Supplied entries below:
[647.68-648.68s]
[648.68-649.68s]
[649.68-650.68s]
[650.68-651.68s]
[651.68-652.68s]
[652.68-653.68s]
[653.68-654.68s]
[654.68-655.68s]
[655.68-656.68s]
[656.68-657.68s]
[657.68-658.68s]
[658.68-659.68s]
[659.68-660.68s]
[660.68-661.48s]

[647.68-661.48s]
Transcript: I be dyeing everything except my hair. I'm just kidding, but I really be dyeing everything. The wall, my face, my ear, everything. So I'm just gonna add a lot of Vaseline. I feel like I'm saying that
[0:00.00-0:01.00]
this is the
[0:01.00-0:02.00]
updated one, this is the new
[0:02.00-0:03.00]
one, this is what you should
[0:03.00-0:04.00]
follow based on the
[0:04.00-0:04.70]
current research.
End of Supplied entries.
#### [Task]
Your answer must consist of every line above, transcribed verbatim.

#### [Solved exercise]
[647.68-648.68s]
[648.68-649.68s]
[649.68-650.68s]
[650.68-651.68s]
[651.68-652.68s]
[652.68-653.68s]
[653.68-654.68s]
[654.68-655.68s]
[655.68-656.68s]
[656.68-657.68s]
[657.68-658.68s]
[658.68-659.68s]
[659.68-660.68s]
[660.68-661.48s]

[647.68-661.48s]
Transcript: I be dyeing everything except my hair. I'm just kidding, but I really be dyeing everything. The wall, my face, my ear, everything. So I'm just gonna add a lot of Vaseline. I feel like I'm saying that
[0:00.00-0:01.00]
this is the
[0:01.00-0:02.00]
updated one, this is the new
[0:02.00-0:03.00]
one, this is what you should
[0:03.00-0:04.00]
follow based on the
[0:04.00-0:04.70]
current research.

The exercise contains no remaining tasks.